DATA SECTION:
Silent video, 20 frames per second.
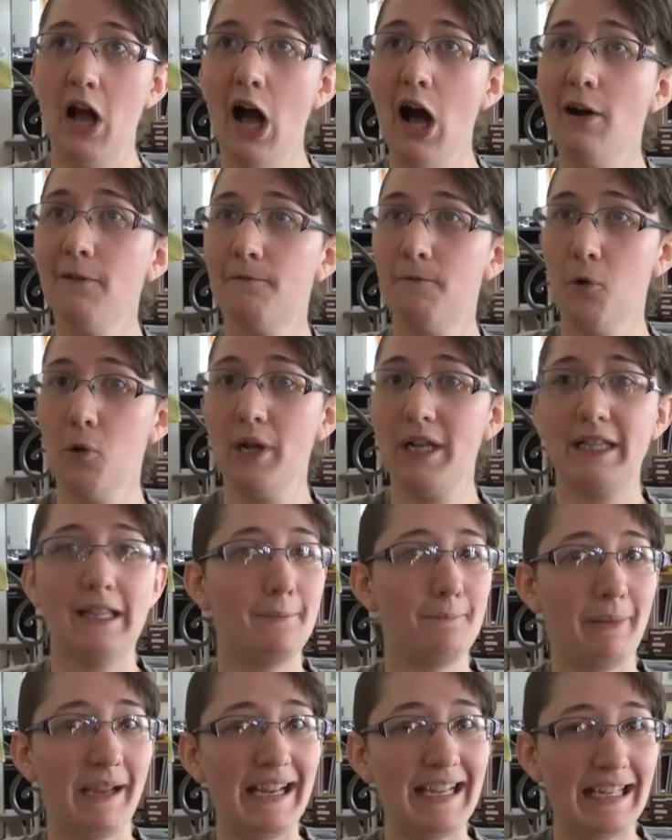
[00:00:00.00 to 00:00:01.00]
avoid the
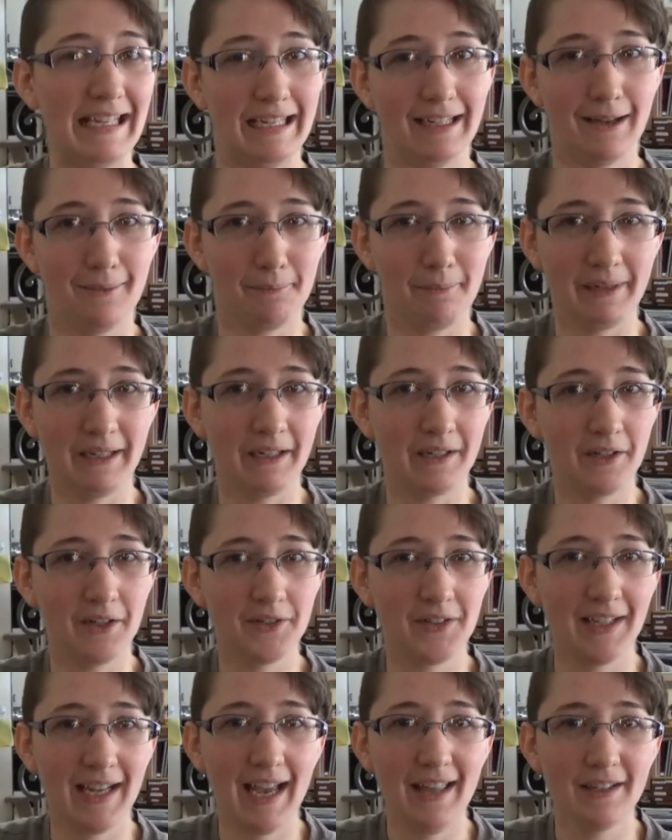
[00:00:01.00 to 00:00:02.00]
baking company
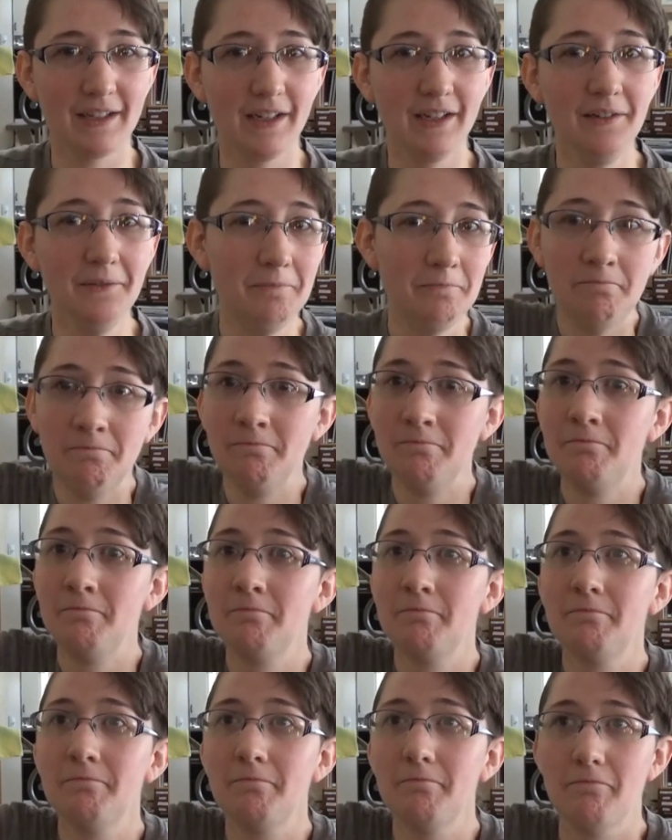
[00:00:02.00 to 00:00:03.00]
altogether
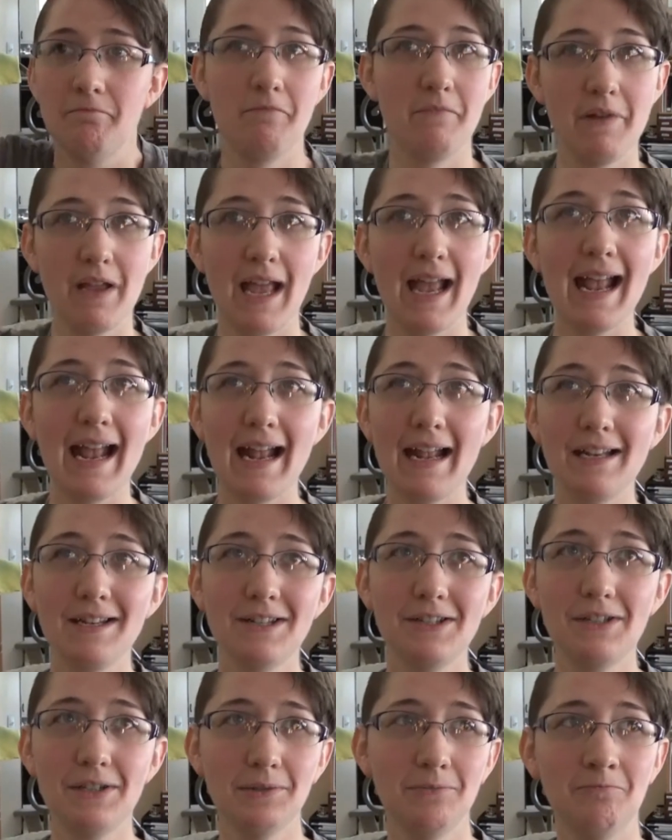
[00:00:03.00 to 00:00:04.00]

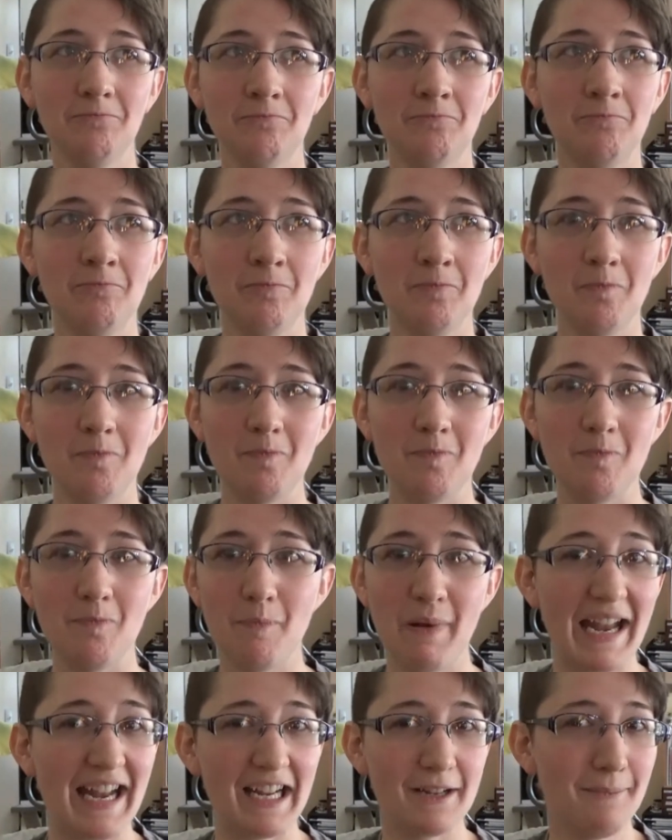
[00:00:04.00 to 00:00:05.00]
and
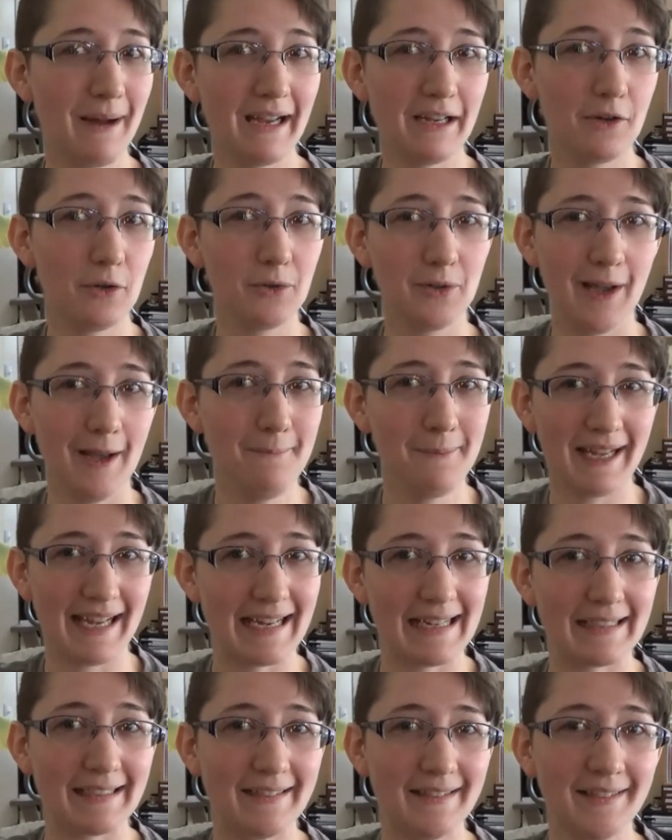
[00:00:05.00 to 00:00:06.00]
bake my own
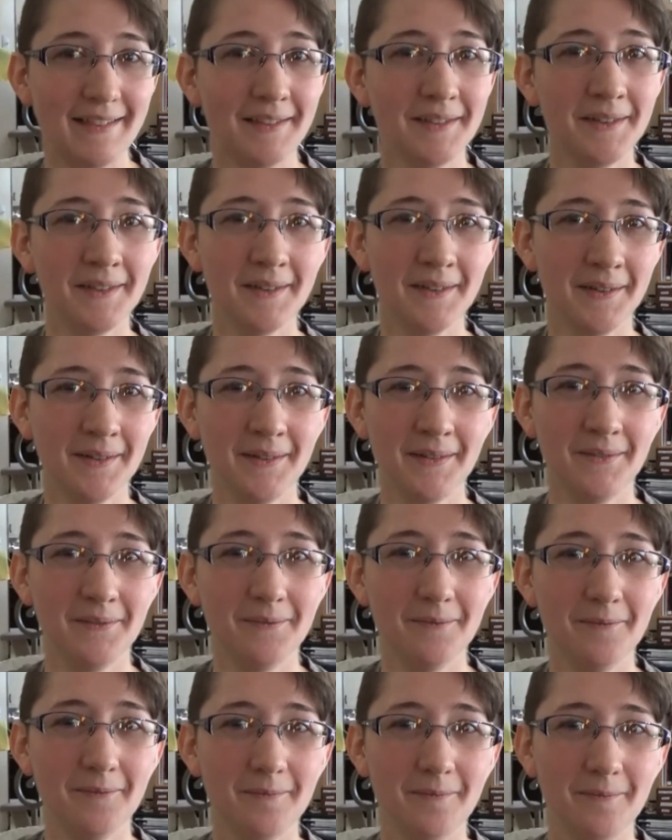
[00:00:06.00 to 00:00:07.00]
cupcakes.
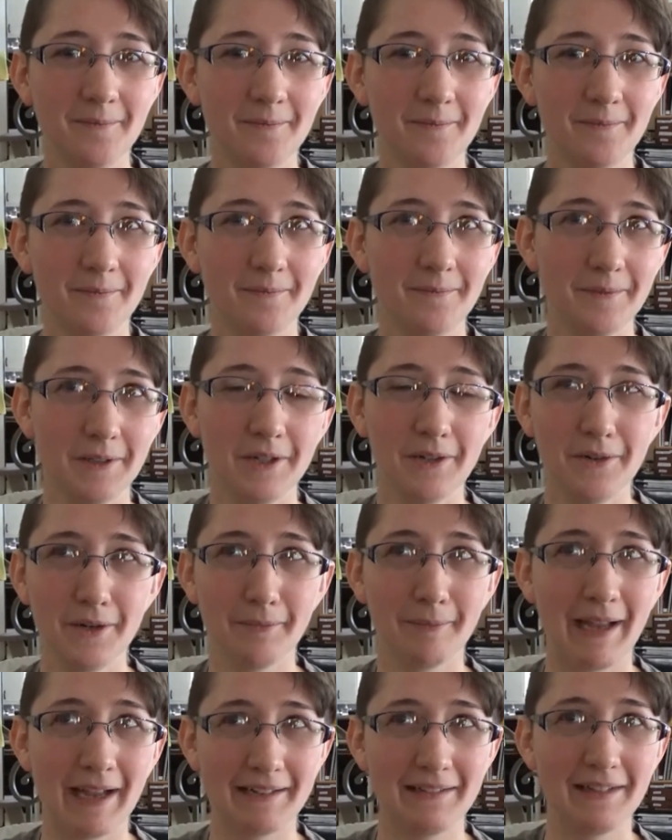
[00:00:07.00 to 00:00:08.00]
Going
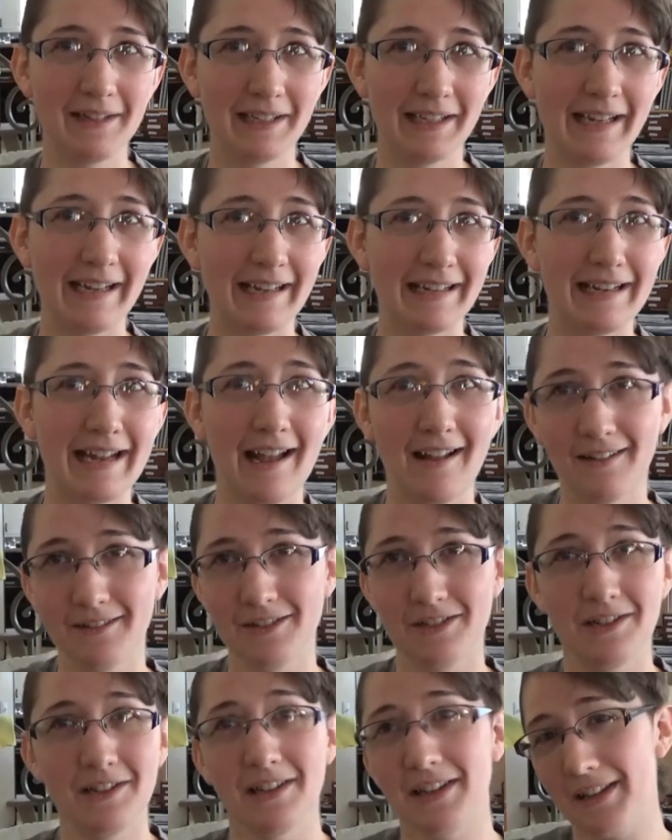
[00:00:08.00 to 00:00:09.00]
back to the cake
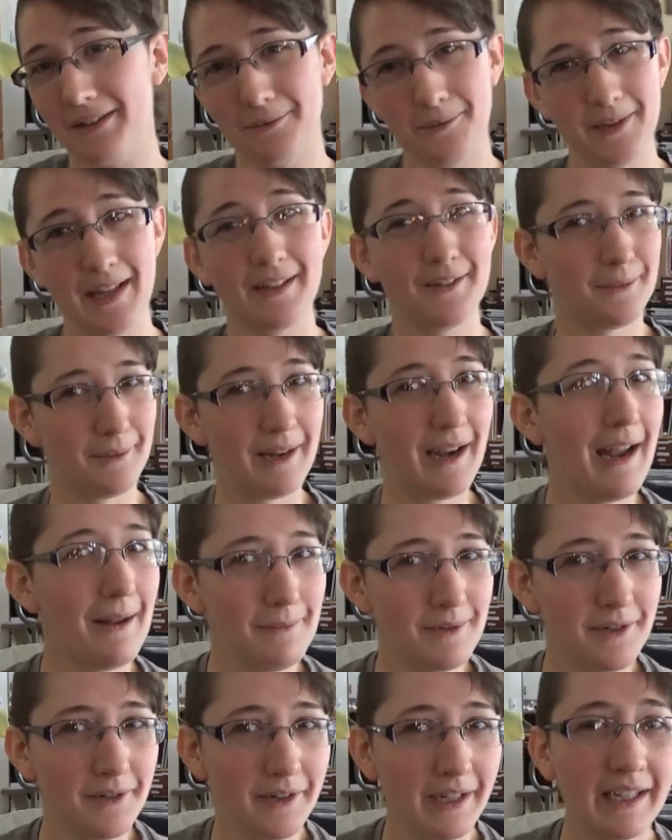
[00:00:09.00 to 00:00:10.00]
analogy, that's what
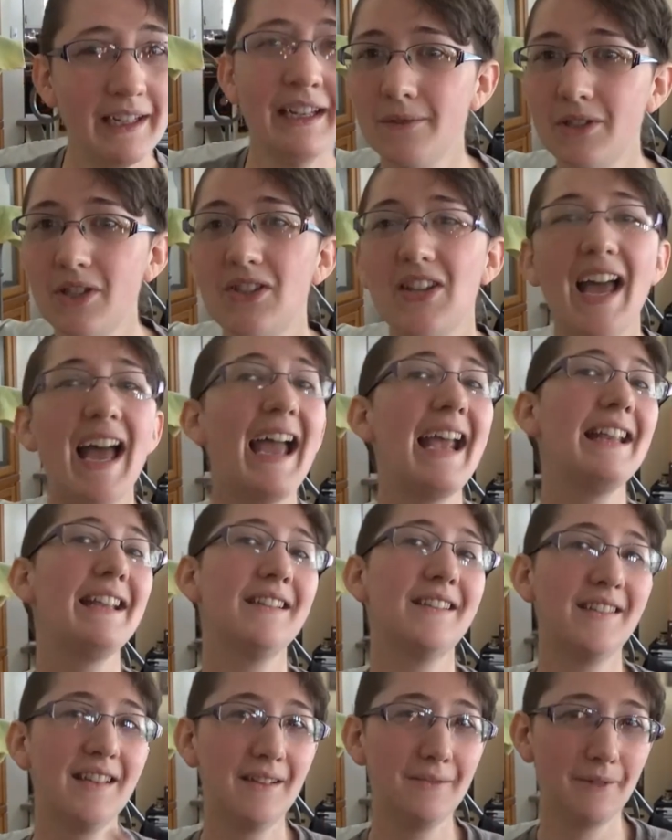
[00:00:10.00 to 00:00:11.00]
I'm doing. To tie
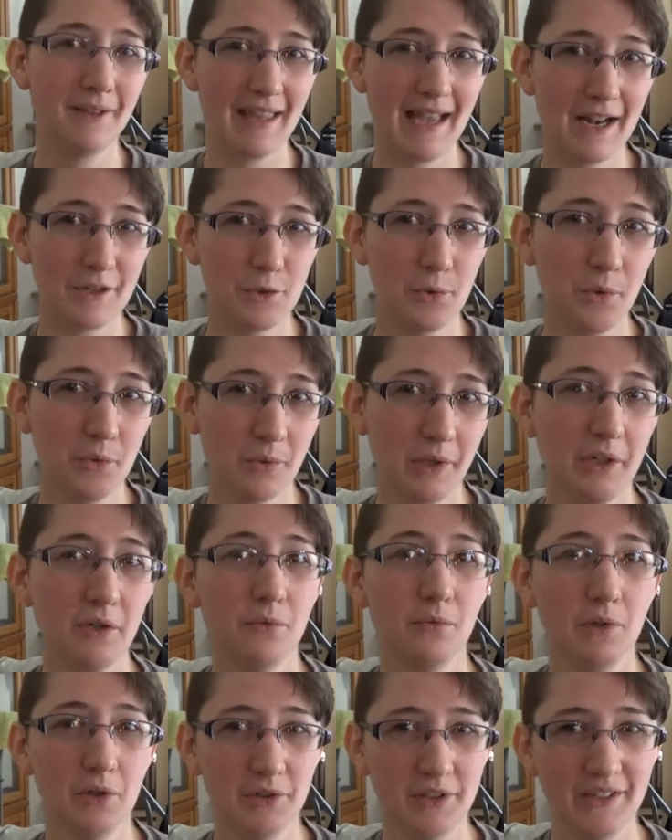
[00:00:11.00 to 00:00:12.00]
this in with actual real
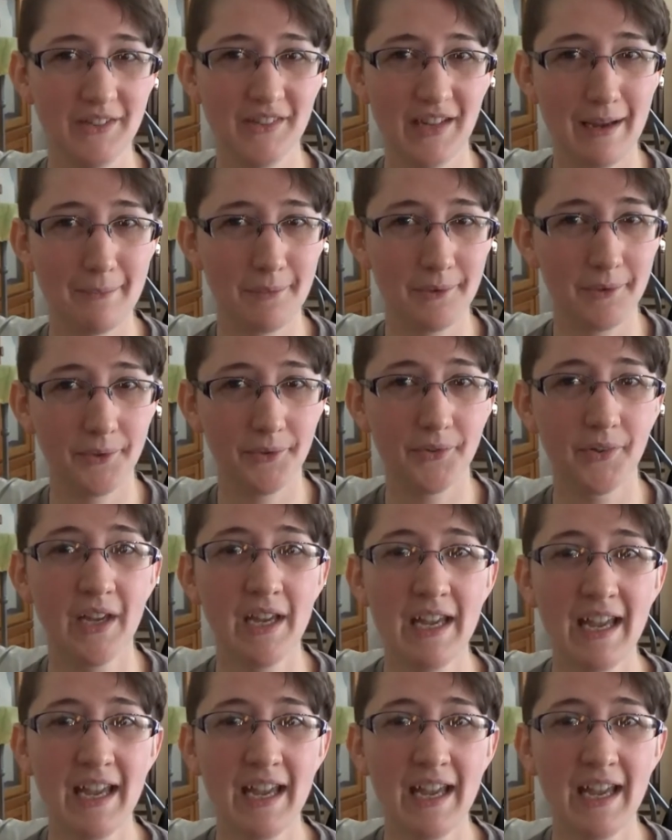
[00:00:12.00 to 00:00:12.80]
world examples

TASK OBJECTIVE: What you return must match the records line for line, with the pictures left out.

YOUR RESPONSE:
Silent video, 20 frames per second.
[00:00:00.00 to 00:00:01.00]
avoid the
[00:00:01.00 to 00:00:02.00]
baking company
[00:00:02.00 to 00:00:03.00]
altogether
[00:00:03.00 to 00:00:04.00]

[00:00:04.00 to 00:00:05.00]
and
[00:00:05.00 to 00:00:06.00]
bake my own
[00:00:06.00 to 00:00:07.00]
cupcakes.
[00:00:07.00 to 00:00:08.00]
Going
[00:00:08.00 to 00:00:09.00]
back to the cake
[00:00:09.00 to 00:00:10.00]
analogy, that's what
[00:00:10.00 to 00:00:11.00]
I'm doing. To tie
[00:00:11.00 to 00:00:12.00]
this in with actual real
[00:00:12.00 to 00:00:12.80]
world examples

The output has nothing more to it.